Professor: Rushdoony, Dr. R. J.
Title: Balaams Prophecies
Course: Course - Numbers; Faith, Law, and History
Subject: Subject:Pentateuch
Lesson#: 44
Length: 0:32:39
TapeCode: RR181X44
Audio: Chalcedon Archive
Transcript: .docx Format
Numbers Faith, Law, and History.jpg

This transcript is unedited. It was:
Archived by the Mt. Olive Tape Library
Digitized, transcribed, and published by Christ Rules
Posted by with permission


Let us worship God. Not unto us, oh Lord, not unto us, but unto thy name give glory for thy mercy and for thy truth sake. Help us, oh God, of our salvation for the glory of thy name, and deliver us, and purge away our sins for thy namesake. Our help is in the name of the Lord who made heaven and earth. It is better to trust in the Lord than to put confidence in man.
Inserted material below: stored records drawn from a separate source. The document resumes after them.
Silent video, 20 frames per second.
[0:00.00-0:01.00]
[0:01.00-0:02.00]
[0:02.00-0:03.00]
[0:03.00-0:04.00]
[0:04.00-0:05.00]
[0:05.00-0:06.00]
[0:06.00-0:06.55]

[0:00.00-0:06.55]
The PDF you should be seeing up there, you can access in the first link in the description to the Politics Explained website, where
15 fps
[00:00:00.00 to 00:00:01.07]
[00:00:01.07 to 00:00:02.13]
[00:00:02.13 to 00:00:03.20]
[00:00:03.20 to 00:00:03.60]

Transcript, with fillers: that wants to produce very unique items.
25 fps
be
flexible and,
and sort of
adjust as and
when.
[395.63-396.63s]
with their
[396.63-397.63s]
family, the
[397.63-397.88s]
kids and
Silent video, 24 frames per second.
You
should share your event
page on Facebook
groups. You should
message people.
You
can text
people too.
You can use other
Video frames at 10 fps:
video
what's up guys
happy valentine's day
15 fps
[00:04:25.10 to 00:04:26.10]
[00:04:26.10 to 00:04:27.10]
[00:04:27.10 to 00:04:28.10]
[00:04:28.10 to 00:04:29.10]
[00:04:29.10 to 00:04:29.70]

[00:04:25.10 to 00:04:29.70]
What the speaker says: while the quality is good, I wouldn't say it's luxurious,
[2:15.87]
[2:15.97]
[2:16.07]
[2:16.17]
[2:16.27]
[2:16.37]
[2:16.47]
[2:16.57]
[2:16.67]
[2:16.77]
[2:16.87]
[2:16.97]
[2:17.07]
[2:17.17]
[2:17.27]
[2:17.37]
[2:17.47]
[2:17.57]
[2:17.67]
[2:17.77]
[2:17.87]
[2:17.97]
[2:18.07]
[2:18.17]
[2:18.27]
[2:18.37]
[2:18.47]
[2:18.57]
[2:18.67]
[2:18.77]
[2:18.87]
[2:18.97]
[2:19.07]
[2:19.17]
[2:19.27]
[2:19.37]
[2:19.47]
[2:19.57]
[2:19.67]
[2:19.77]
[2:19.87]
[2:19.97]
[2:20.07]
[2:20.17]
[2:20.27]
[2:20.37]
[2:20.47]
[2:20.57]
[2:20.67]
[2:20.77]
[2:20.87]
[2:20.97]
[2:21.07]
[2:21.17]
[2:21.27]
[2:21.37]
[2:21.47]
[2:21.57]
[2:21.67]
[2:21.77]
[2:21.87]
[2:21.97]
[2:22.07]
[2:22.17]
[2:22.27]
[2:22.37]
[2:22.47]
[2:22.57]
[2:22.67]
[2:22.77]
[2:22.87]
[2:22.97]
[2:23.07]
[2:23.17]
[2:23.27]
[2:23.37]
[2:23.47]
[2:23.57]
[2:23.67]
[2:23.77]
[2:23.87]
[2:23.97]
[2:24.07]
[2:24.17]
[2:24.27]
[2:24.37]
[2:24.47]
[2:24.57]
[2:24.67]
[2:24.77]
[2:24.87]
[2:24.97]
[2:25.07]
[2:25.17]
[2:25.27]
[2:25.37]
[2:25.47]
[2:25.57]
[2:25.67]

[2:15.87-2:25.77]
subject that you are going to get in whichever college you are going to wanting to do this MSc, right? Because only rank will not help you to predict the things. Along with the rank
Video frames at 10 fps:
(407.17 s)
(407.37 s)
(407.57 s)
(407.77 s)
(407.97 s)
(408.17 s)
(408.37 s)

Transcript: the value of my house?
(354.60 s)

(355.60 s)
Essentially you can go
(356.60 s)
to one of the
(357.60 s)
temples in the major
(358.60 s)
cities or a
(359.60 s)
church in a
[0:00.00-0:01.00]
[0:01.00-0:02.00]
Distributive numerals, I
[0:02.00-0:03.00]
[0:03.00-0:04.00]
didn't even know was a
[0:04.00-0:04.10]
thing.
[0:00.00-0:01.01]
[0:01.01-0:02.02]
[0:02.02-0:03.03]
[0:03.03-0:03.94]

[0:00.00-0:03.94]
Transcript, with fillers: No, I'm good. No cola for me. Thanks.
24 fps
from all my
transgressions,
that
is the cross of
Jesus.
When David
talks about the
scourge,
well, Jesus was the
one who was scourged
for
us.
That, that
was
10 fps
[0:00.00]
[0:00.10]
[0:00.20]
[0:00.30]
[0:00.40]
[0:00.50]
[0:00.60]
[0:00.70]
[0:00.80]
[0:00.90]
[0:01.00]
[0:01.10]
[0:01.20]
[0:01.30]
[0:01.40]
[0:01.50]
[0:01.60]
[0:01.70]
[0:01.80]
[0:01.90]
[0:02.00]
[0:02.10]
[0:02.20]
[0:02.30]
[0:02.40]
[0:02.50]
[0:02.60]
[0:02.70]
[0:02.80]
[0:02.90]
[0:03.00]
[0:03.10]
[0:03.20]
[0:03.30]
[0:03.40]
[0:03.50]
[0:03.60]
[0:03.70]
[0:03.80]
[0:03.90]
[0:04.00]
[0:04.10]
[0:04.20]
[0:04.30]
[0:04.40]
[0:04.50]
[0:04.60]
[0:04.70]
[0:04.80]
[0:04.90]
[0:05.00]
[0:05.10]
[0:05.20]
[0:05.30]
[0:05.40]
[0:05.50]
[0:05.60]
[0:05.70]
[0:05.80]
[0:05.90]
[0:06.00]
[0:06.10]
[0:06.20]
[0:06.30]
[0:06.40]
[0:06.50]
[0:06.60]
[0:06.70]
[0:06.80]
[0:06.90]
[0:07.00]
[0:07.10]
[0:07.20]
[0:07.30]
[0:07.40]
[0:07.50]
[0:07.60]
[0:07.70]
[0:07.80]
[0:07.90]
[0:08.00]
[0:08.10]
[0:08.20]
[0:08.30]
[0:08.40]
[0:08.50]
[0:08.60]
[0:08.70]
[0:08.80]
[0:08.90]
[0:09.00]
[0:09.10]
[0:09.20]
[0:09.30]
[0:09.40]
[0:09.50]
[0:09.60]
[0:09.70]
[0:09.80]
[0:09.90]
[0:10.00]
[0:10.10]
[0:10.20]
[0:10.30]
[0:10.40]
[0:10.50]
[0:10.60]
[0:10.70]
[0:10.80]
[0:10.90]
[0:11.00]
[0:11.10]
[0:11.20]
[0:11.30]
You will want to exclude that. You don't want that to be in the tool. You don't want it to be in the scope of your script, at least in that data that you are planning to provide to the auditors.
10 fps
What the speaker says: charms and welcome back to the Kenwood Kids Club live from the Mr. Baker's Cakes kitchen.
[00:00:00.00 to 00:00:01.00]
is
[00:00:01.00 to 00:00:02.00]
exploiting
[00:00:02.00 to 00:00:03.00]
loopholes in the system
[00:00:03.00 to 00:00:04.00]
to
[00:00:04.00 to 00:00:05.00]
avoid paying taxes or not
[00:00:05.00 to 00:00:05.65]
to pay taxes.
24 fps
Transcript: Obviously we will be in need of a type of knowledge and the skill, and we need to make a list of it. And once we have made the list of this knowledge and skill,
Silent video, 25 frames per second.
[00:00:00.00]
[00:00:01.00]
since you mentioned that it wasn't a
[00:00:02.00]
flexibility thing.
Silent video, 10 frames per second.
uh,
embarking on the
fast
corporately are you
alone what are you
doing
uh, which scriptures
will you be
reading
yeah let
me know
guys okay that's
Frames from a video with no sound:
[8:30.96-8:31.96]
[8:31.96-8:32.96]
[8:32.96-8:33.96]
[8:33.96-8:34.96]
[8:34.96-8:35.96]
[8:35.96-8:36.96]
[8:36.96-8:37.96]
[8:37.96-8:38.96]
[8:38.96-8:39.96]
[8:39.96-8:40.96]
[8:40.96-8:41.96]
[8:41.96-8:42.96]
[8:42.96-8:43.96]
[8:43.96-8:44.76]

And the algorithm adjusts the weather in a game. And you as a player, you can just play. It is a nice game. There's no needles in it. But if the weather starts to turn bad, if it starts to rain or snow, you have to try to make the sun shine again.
Oh taste and see that the Lord is good. Blessed is the man that trusteth in Him. Let us pray.

Almighty God, our heavenly Father, who of thy grace and mercy hast renewed thy mercies unto us day after day. We come into thy presence in these troubled times to rejoice that we are in thy hands, and that thy purpose for us is altogether holy, altogether righteous, altogether merciful. Give us grace to walk in the face of all discouragement, in the serene confidence of thy grace to government, to know that thou art God, and not men. Not civil authorities nor any pretenders to power. Make us truly joyful in thee and in thy kingdom. In Christ’s name. Amen.

Our scripture is Numbers 23:1-30. Numbers 23:1-30, and our subject: Balaam’s Prophesies. “And Balaam said unto Balak, Build me here seven altars, and prepare me here seven oxen and seven rams. And Balak did as Balaam had spoken; and Balak and Balaam offered on every altar a bullock and a ram. And Balaam said unto Balak, Stand by thy burnt offering, and I will go: peradventure the Lord will come to meet me: and whatsoever he sheweth me I will tell thee. And he went to an high place. And God met Balaam: and he said unto him, I have prepared seven altars, and I have offered upon every altar a bullock and a ram. And the Lord put a word in Balaam's mouth, and said, Return unto Balak, and thus thou shalt speak. And he returned unto him, and, lo, he stood by his burnt sacrifice, he, and all the princes of Moab. And he took up his parable, and said, Balak the king of Moab hath brought me from Aram, out of the mountains of the east, saying, Come, curse me Jacob, and come, defy Israel. How shall I curse, whom God hath not cursed? or how shall I defy, whom the Lord hath not defied? For from the top of the rocks I see him, and from the hills I behold him: lo, the people shall dwell alone, and shall not be reckoned among the nations. Who can count the dust of Jacob, and the number of the fourth part of Israel? Let me die the death of the righteous, and let my last end be like his! [00:03:58]

And Balak said unto Balaam, What hast thou done unto

And Balak said unto Balaam, What hast thou done unto me? I took thee to curse mine enemies, and, behold, thou hast blessed them altogether. And he answered and said, Must I not take heed to speak that which the Lord hath put in my mouth? And Balak said unto him, Come, I pray thee, with me unto another place, from whence thou mayest see them: thou shalt see but the utmost part of them, and shalt not see them all: and curse me them from thence.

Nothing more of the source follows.